I feel this is why I can relate to other recovering alcoholics. I understand them and they understand me. I think the same way they do. Now whether my thinking was always abnormal or became that way due to the drinking is another topic/thread and there are a hundred of them out there. Some like to contemplate that, I am not one of these people. My mental committee spins enough without throwing that in the mix and quite frankly, I don't care.

I don't feel the BB or the steps were designed to change us so we can think or act normal. My thinking has changed but I am still not like others. I can see that more and more the longer I am sober and the more I work the steps. I have changed but I am still not thinking like "normal" people. Then again I have no clue what goes on in another person's mind. I don't sit with normal people and have "normal people meetings" five times a week.
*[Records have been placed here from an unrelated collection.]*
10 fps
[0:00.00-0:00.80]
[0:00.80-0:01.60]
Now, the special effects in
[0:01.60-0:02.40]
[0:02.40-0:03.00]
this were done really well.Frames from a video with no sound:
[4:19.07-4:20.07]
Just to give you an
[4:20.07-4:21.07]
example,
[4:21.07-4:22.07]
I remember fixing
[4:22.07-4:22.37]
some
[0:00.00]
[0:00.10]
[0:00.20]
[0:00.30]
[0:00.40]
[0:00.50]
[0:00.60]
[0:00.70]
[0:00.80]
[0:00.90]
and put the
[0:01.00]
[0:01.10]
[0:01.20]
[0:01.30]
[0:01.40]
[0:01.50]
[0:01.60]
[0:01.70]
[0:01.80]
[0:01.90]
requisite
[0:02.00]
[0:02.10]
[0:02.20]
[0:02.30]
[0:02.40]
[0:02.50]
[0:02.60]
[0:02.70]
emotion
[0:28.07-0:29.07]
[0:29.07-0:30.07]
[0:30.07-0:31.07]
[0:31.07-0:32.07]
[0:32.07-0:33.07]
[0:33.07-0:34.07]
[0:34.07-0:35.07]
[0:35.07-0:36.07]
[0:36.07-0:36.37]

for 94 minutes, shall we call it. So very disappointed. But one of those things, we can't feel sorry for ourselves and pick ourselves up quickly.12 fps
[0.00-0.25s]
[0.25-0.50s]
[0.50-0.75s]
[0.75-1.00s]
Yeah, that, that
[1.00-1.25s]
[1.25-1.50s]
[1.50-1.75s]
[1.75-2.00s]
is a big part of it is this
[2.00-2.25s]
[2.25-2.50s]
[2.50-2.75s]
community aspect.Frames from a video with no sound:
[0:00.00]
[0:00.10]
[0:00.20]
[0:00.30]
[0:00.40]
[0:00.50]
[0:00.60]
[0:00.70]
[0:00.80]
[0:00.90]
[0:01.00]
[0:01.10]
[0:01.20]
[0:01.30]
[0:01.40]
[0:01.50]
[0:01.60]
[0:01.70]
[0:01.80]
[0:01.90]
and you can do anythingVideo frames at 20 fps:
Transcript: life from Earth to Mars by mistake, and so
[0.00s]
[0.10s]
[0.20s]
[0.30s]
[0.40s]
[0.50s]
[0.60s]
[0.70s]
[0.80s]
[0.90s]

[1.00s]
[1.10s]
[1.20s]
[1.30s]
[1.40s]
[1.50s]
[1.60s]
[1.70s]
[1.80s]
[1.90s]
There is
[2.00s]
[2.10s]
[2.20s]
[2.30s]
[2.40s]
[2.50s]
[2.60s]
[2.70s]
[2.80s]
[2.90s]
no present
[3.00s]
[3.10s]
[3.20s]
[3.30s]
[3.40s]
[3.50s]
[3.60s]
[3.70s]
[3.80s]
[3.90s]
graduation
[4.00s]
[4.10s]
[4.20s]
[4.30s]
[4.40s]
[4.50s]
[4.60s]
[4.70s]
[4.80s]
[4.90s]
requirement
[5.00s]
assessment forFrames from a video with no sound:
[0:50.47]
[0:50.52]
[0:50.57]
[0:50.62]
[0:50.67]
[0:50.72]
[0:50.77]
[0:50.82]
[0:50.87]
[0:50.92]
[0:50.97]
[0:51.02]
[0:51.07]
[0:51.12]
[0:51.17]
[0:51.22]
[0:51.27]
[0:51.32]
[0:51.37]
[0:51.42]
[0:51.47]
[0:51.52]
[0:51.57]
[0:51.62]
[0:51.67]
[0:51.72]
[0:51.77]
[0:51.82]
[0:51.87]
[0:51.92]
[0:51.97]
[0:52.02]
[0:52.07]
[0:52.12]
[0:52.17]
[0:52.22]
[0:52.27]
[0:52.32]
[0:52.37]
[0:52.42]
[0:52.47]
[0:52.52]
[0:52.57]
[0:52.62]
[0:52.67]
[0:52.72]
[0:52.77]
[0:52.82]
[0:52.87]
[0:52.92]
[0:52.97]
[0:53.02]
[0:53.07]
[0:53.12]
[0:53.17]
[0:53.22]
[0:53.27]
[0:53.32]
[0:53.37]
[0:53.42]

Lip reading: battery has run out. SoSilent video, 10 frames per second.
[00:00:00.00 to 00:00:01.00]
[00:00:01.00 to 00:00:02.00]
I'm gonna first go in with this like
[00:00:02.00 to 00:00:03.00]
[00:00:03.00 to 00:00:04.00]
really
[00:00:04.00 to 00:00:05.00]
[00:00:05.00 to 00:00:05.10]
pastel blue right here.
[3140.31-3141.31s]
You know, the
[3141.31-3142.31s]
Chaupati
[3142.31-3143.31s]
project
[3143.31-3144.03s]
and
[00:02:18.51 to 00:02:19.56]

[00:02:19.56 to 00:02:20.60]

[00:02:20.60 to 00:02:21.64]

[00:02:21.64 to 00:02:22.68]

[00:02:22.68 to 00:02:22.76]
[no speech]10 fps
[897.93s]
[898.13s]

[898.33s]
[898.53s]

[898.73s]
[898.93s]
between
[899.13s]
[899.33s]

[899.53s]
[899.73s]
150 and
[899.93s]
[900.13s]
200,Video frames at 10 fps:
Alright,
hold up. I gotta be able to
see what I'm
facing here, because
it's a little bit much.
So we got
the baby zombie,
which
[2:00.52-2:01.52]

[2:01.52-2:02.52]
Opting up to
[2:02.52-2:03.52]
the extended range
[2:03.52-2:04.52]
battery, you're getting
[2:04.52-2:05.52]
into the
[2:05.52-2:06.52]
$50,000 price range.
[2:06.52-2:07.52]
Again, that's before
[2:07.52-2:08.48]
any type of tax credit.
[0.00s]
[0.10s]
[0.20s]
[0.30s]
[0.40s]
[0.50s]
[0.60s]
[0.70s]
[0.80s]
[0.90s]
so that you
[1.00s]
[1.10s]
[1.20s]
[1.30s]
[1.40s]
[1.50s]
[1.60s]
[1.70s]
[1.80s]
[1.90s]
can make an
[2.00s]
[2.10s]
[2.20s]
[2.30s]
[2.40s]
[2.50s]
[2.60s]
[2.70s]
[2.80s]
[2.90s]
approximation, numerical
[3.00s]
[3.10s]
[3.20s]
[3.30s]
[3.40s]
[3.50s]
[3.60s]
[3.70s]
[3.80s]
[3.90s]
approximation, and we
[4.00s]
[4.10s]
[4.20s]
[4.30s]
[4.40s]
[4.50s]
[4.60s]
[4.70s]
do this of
The BB has helped me to realize I am an alcoholic and the steps help me to clear my past and then be able to function without alcohol. They help me cope with normal life and normal people. The people around me, and there are a lot of them if you think about it, are not going to change. Why should they, they are normal. I had to change my way of looking at them and the world so I can function as a normal person, even though I am not.

I am okay with not being a normal person. In fact, I kind of feel special. Not superior, just special. I am different and today I feel that is okay. We are all different. I could feel sorry for myself, wallow in it and drink but drinking will not make me normal because I still think different.

Today I use that special difference to help others. I continue to work the steps to make my life better for me and the people around me. I am 44 and I was mentally absent for a good deal of my life. I lived in my head and it spun many scenarios to the point that many choices and decisions I made were based on them. Today I live outside my head.

It not about drinking, it is not about drinking normal. My desire to fit in, be normal, be like everyone else is gone and with it went my desire to drink. I have no clue what that is like and I don't feel I need to chase it to find out. I know what chasing the drunk feels like. I have done it half my life and I surrendered to it. It won. I gave up the chase. Do you think a "normal" person wants to know what it is like to be an alcoholic? I don't think they would chose to do that. I don't think they would fight to be one. I don't feel they would give up half of their life and lose the people they hold dear just to know what it is like so why would I do those very same things to become "normal"?

So maybe your fight to drink normal is not really related to drinking at all. I mean the physical cravings are there. These we cannot deny but maybe it is more of fight to just be normal. When I stopped fighting with that, the option to drink came off the table.